Paraíso Perdido
Ayana tropezó a través de las interminables arenas, sus pies se hundían profundamente con cada paso. Los dos soles abrasadores caían sobre ella, quemándole la piel y secándole la boca. No podía recordar cuánto tiempo había estado caminando, ni podía recordar por qué había venido a este lugar desolado. Su memoria de los últimos días solo se reconstruyó con fragmentos, dejando espacios oscuros que no podía recordar.
“¿Qué estoy haciendo aquí?” pensó ella, su mente borrosa y confusa. “¿Cómo llegué aquí?”
Dunas interminables y un horizonte ardiente: el aire parecía consistir solo en partículas de agua hirviendo. El calor era tan intenso que le daba vueltas la cabeza. Pero de repente, el pasado se precipitó, y con él, la inquietante razón de su misión suicida. Se había enfrentado a la densa jungla, escalado montañas escarpadas y atravesado cuevas oscuras, matando a docenas de criaturas peligrosas, solo para encontrar un triste final en el desierto.
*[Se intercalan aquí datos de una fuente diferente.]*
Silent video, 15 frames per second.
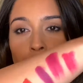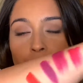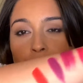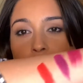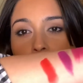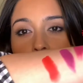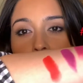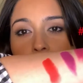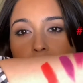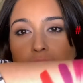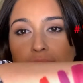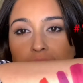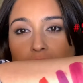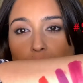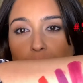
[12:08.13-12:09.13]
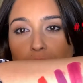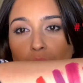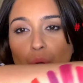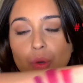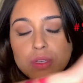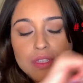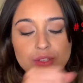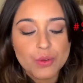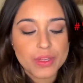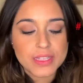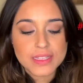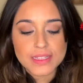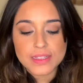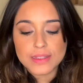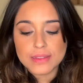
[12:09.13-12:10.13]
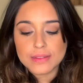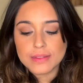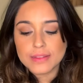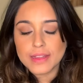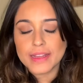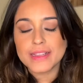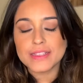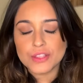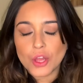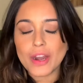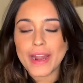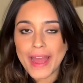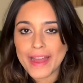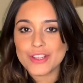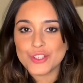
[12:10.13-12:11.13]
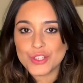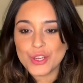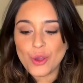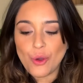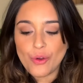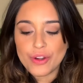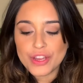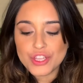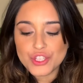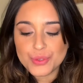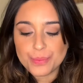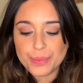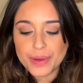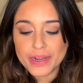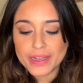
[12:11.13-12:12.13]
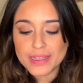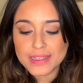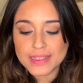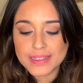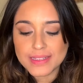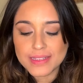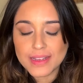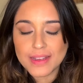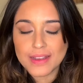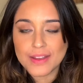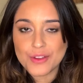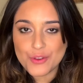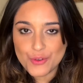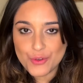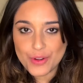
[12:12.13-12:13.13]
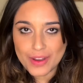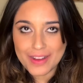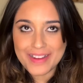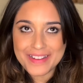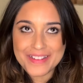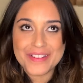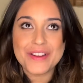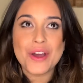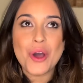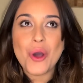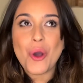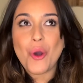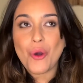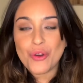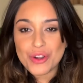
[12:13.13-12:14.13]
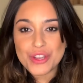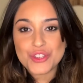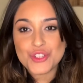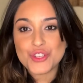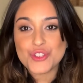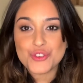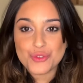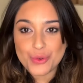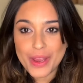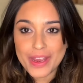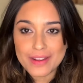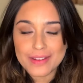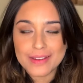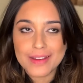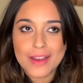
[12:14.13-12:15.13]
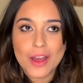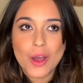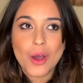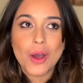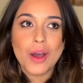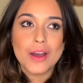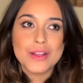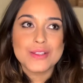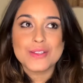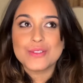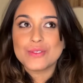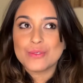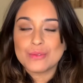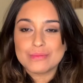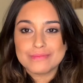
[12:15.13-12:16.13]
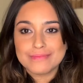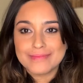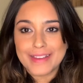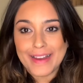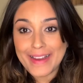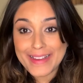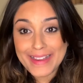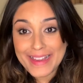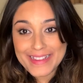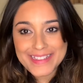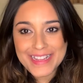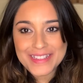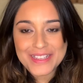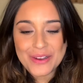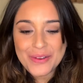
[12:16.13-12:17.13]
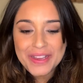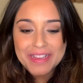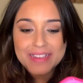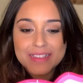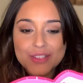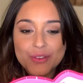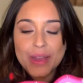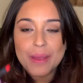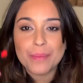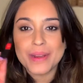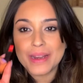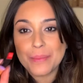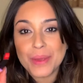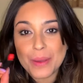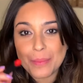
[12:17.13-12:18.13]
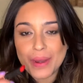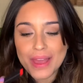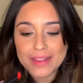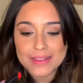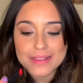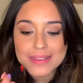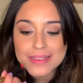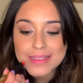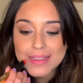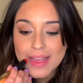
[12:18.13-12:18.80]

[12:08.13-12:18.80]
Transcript: Yeah, that's how it looks. So it's not actually orange, but it's orangish red. So I guess that's how I can describe it. Let me apply this.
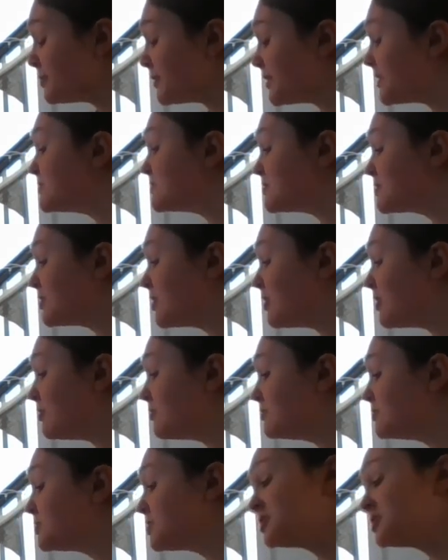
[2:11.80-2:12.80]
place to
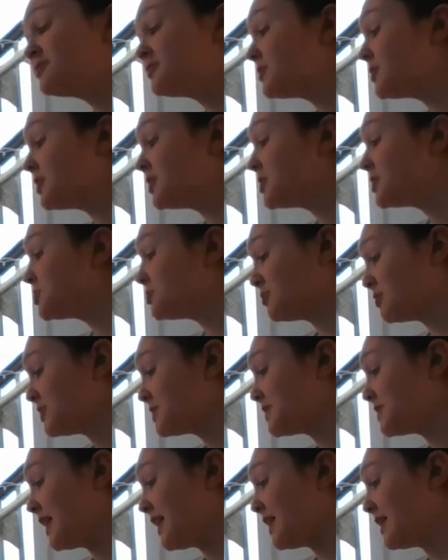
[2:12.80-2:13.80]
go just for a short
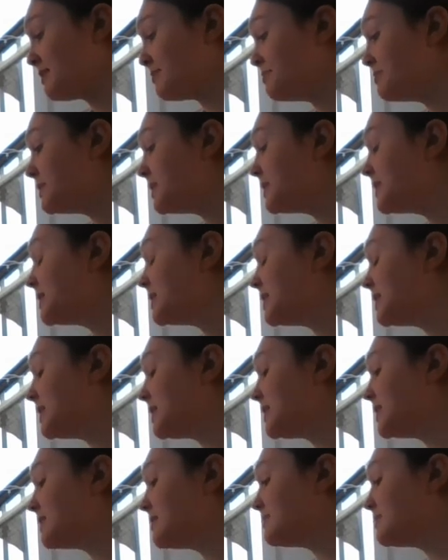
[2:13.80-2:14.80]
time
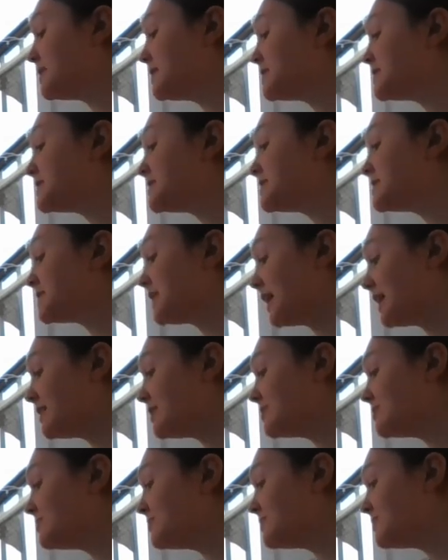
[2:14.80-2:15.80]
instead
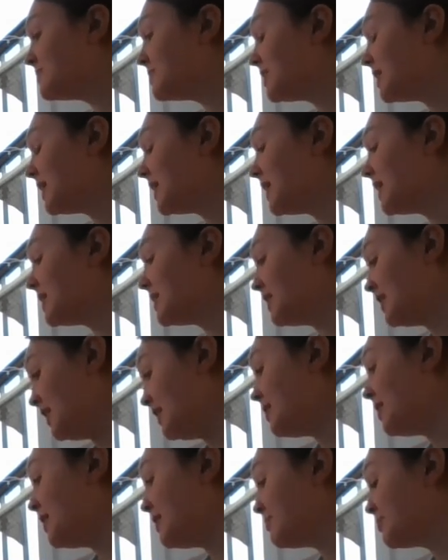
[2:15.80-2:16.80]
of
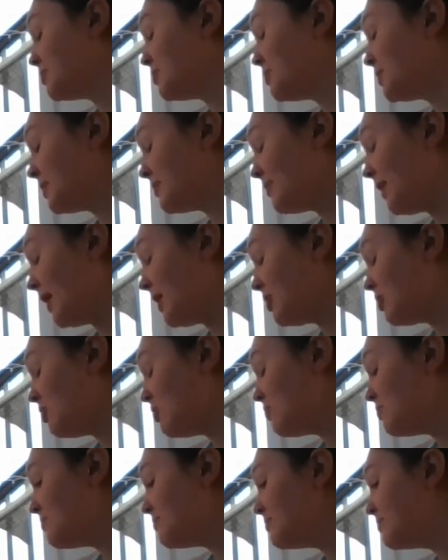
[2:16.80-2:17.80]
going back
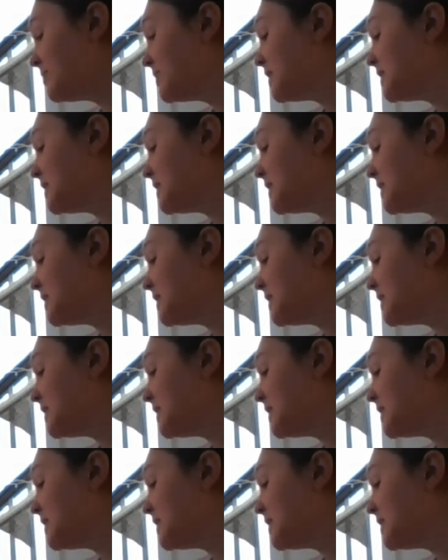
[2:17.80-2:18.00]
home.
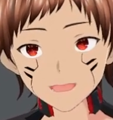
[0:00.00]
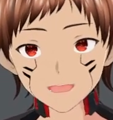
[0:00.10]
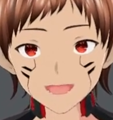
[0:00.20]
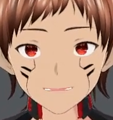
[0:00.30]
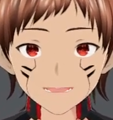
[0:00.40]

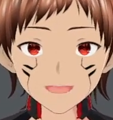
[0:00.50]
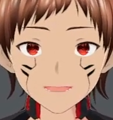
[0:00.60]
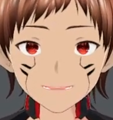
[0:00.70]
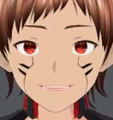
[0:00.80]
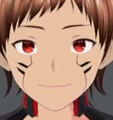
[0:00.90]
Buster
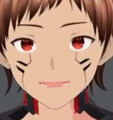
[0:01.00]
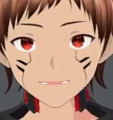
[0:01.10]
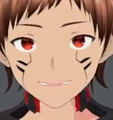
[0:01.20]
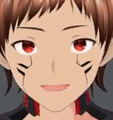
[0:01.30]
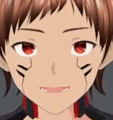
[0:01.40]
Blast of
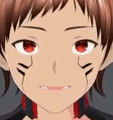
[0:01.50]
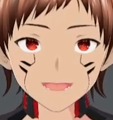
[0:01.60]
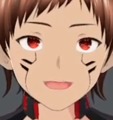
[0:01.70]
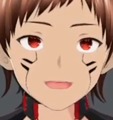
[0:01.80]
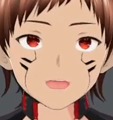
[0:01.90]
75
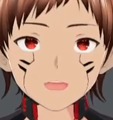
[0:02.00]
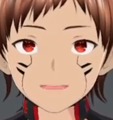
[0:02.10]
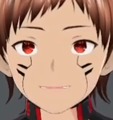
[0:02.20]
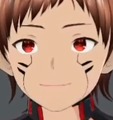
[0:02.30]
points.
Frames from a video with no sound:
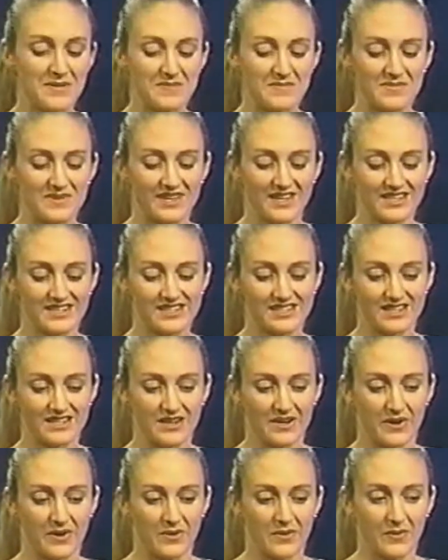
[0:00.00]
Yes and
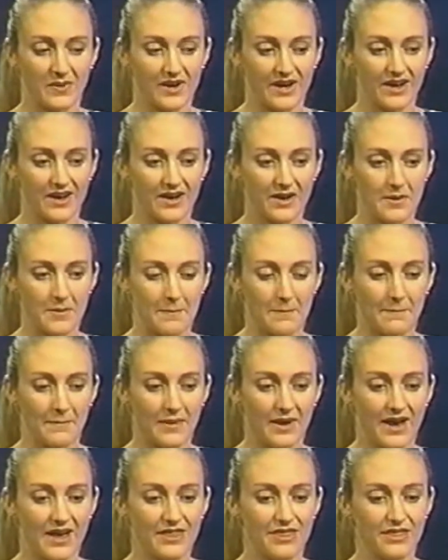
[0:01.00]
no.
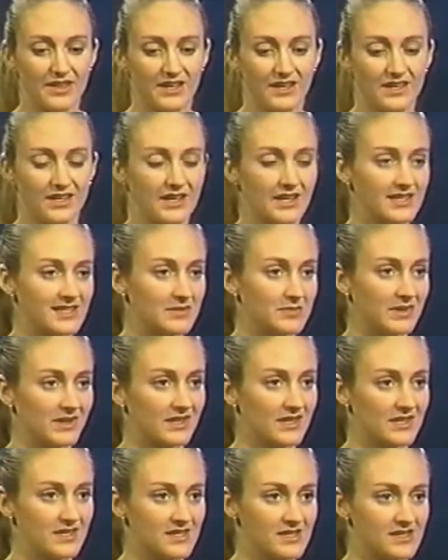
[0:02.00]
I think yes,
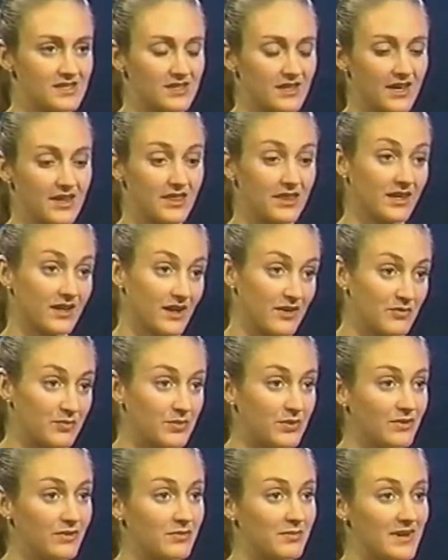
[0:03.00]
because I think I've
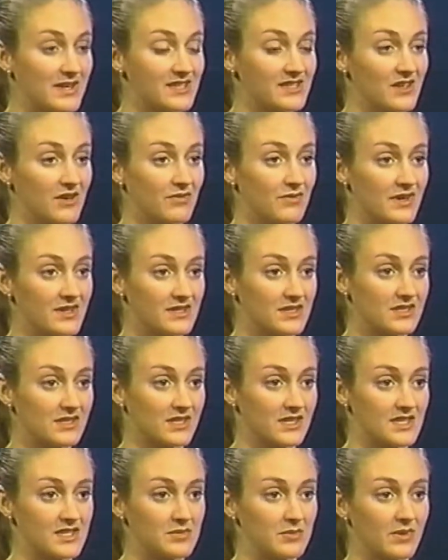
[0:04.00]
proved myself as a
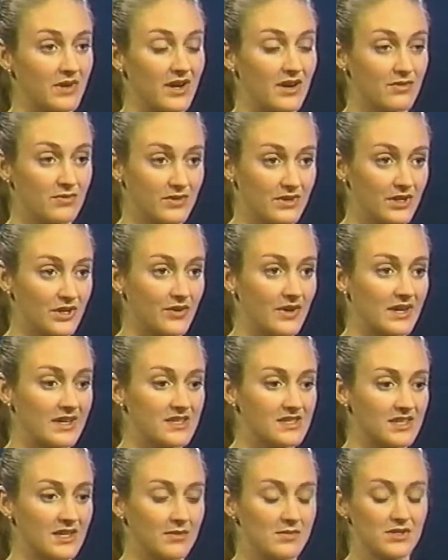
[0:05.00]
tennis player. I've won a Grand
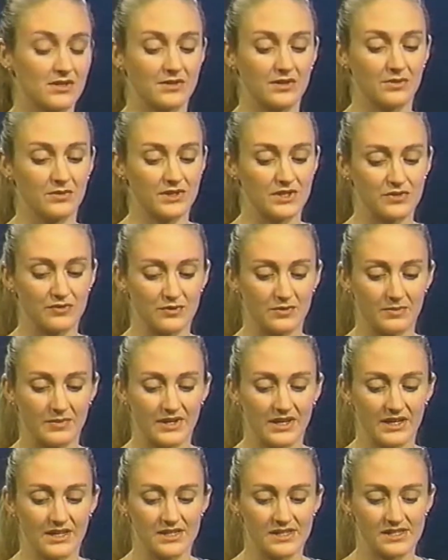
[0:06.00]
Slam tournament, which for
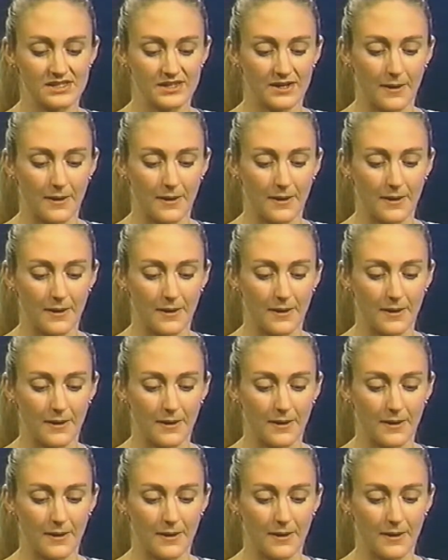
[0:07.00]
me is,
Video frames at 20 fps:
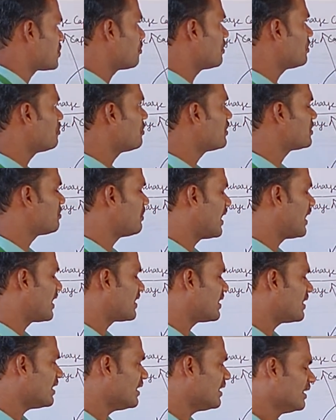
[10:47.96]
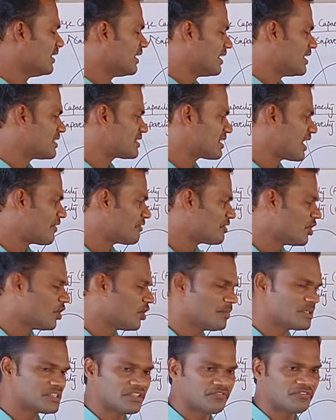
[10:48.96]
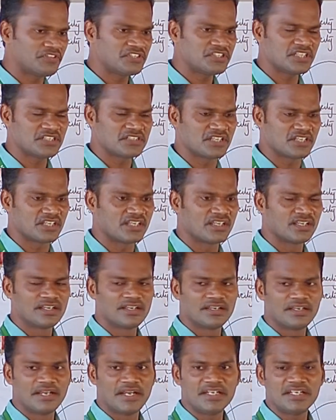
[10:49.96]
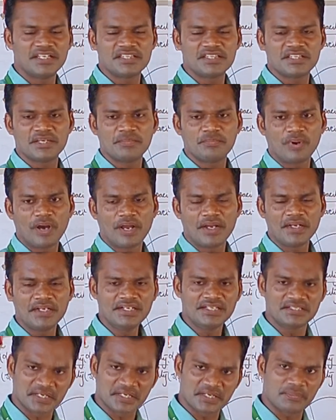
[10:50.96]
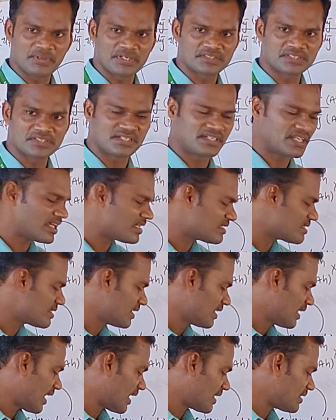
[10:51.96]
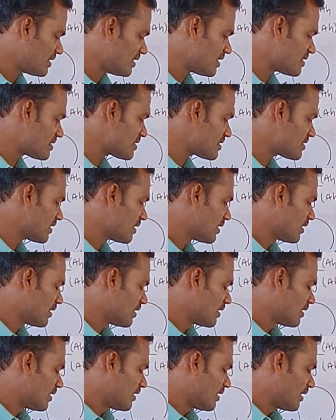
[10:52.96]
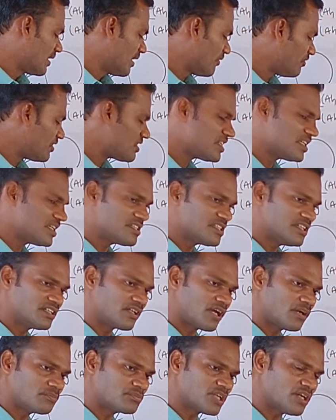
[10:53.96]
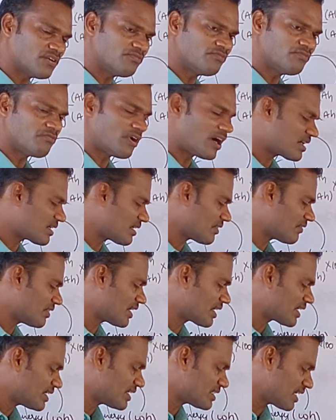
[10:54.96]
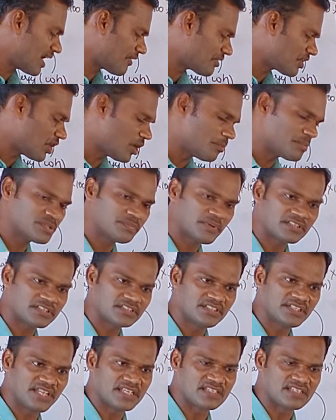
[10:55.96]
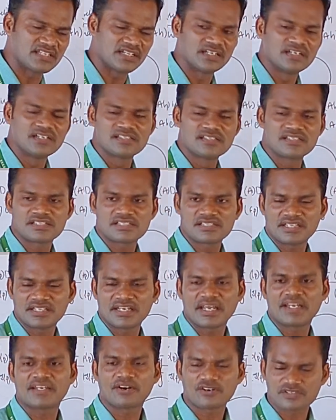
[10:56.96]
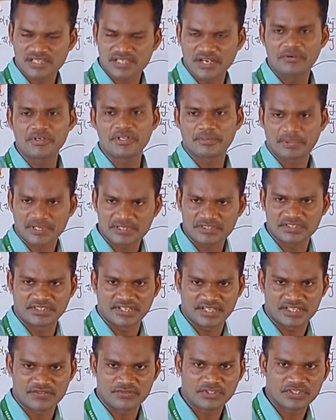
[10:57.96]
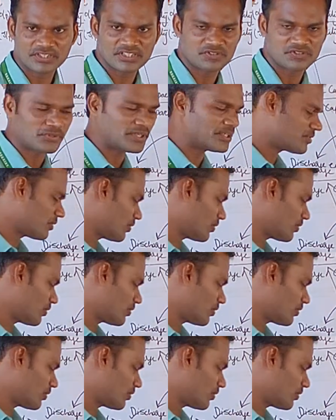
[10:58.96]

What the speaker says: 12 volts battery is having how much efficiency? 83.3 percentage, and this efficiency in terms of watt hour is having how much percentage? 69 or 70 percentage. Okay, that's why I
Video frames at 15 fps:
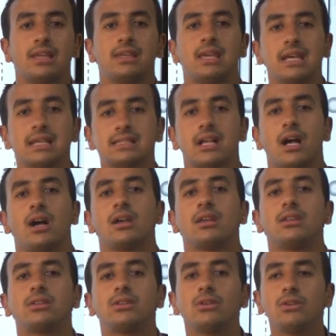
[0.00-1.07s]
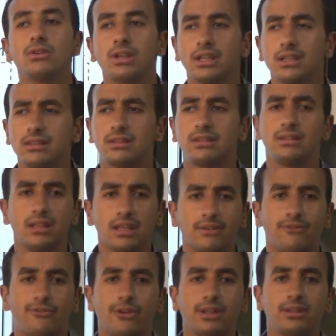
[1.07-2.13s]
Yes, I took it
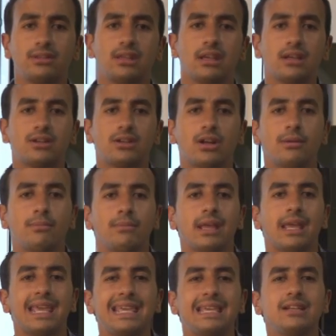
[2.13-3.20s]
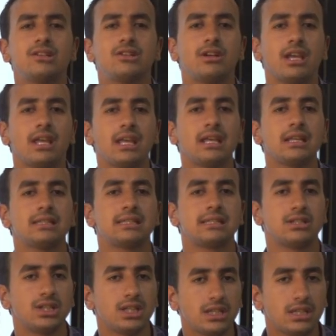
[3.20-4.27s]
Venn diagram in grade
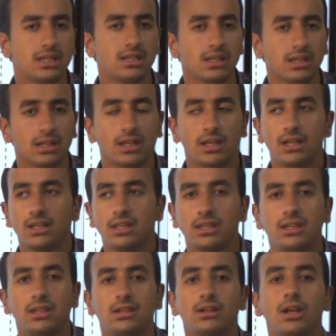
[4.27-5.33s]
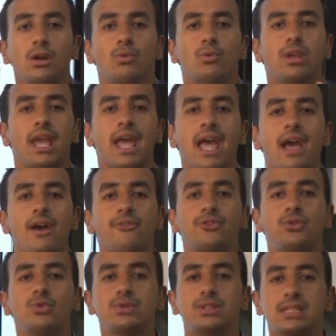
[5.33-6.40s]
3. Here we have
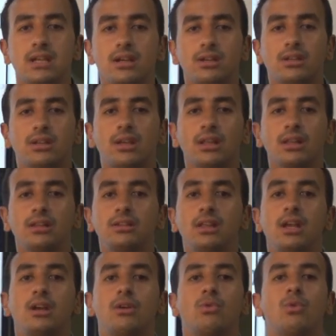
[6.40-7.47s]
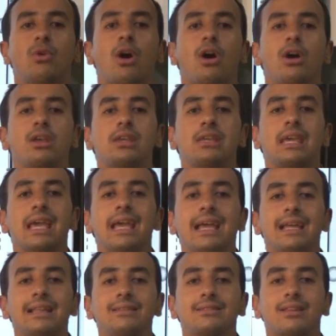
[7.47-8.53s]
to circle. I
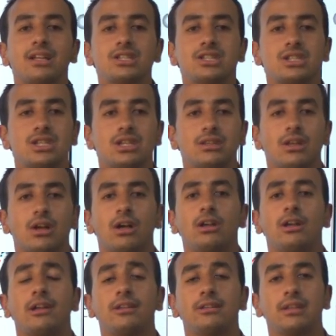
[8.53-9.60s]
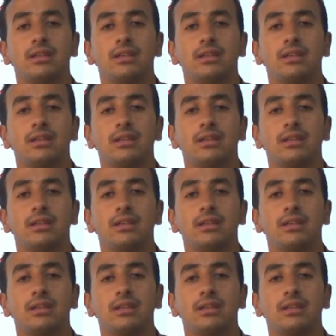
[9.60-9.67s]
can touch it and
“Qué irónico; estoy tratando de escapar de los rayos mortales de la luna, y ahora el sol me está matando”, murmuró Ayana para sí misma, mientras su comportamiento cambiaba a un estado sombrío. “Oskayaat, mi amada isla. El lugar al que pertenezco, mi refugio. Te extraño… Necesito encontrar la manera de salir de aquí. No por mí, sino por mi gente”.
Con pasos torpes, atravesó la arena del desierto durante horas, su mente desprovista de cualquier pensamiento agitado, hasta que de repente se detuvo abruptamente. Empezó a sentir que la arena se la estaba tragando, como si estuviera viva y tratara de consumirla, arrastrándose en su calzado gastado y sus ropas andrajosas, llenándola como un parásito insidioso. Tan inquietante como fue esta alucinación, fue solo un vistazo fugaz de lo que podría suceder si fallaba; un oscuro presagio de las terribles consecuencias que se avecinaban.
“¿Qué pasa si nunca lo logro?” pensó, con el corazón acelerado por el pánico. “¿Qué pasa si estoy atrapado aquí para siempre? La carga de romper esta maldición recae únicamente sobre mis hombros. Si fallo, estamos condenados”
Ayana tropezó y cayó de rodillas, su cuerpo destrozado por el agotamiento. Cerró los ojos y las líneas entre la realidad y la fantasía se difuminaron.
“Esto es un sueño”, pensó mientras se sentía yaciendo en la siniestra tumba de los dioses del desierto. “Esto no puede ser real”.
Pero incluso en su hora más oscura, no pudo evitar la sensación de que había algo importante a la vista, algo que cambiaría todo.
“¿Qué estoy buscando?” se preguntó de nuevo, su voz apenas un susurro. “¿Por qué vine aquí? Darama…”
Y así ella se quedó allí. Con cada momento que pasaba, su fuerza vital se desvanecía, dejándola vulnerable a las sombras misteriosas y cautivadoras que se acumulaban en su mente.
“Finalmente, ¿seré despedazado o mi pueblo vivirá?”
Los sonidos de feroces gruñidos y dientes chasqueando se fusionaron en una sinfonía ensordecedora mientras su humanidad se desvanecía en la oscuridad.